In the section below, we will go over a few of the ‘common rules’ that the general population of writers agree on.
We learned earlier that there really are no black and white rules when it comes to deciding whether or not to write out numbers numerically or to spell them out phonetically.
If that were the case, and you were choosing to write out the numbers one to one hundred five (105), it would look like this: Another area where people struggle is determining the best (or most commonly accepted) way to write out dates and years.
There are multiple reasons for this; first, the format that people use when writing out the date varies from country to country.
This style allows all quantities to be expressed in a similar manner.
In addition, numerals have greater visual distinctiveness than words; it increases the profile of quantities in running text.The exception to this comes from those following a specific citation style (MLA or APA, for examples) in these instances, you would follow the formatting guidelines outlined in the style book.Here are a few to help you: As we learned earlier, there really is no ‘must follow rule’ when it comes to spelling out numbers phonetically, however, best practices would tell us that it is advisable to write out numbers in words when they are: Most prefer to spell out numbers phonetically only until number nine and after one million.

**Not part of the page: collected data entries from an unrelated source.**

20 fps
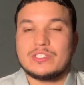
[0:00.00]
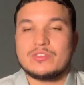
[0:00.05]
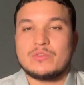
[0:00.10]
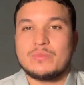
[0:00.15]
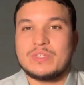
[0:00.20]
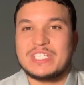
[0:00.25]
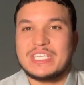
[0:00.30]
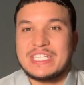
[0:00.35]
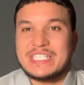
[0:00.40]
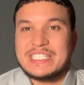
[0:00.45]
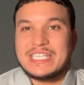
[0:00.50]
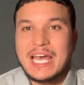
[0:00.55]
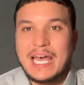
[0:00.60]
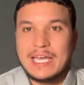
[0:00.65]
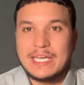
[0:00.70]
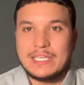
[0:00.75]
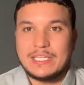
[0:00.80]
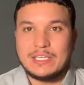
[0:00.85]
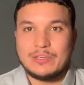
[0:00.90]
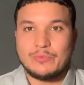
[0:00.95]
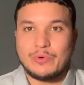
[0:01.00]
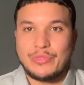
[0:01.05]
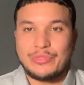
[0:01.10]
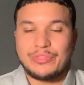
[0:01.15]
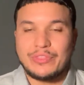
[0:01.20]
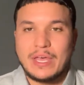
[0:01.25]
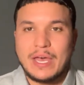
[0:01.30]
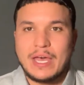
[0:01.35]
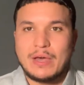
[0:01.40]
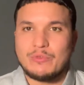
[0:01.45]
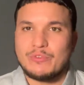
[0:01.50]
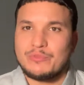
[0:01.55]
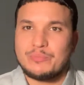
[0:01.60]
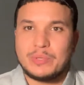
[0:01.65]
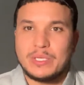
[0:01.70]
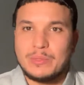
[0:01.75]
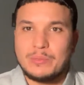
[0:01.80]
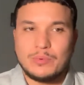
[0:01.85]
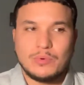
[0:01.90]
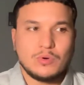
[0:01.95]
so much anxiety with that with
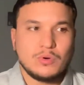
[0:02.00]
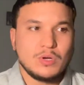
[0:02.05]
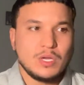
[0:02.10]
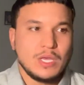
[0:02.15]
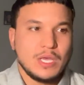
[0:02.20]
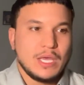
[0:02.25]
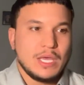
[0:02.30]
people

What if you had to spell out numbers all of the time?Take the APA Style Diagnostic Quiz to test your knowledge.This week my 11-year-old daughter had an assignment on writing numbers.Second, people struggle with comma placement when it comes to writing the date.has an excellent blog article on how to best write the date.I'm guessing that my daughter's assignment included unusual number rules and examples because the textbook the teacher is using is simply out of date. To choose one that matches the work you do, check out my Recommended Books.Asides for a few standard guidelines, spelling out numbers rather than using numerals is largely a matter of personal preference. Ie: Don’t spell out numbers half of the time and use figures the other half, it becomes confusing for anyone who might be reading your work.You can refer to Part 1 and Part 2 in this series, for a quick recap.In this post, we will provide a simple rule of thumb and some exceptions for our biomedical authors.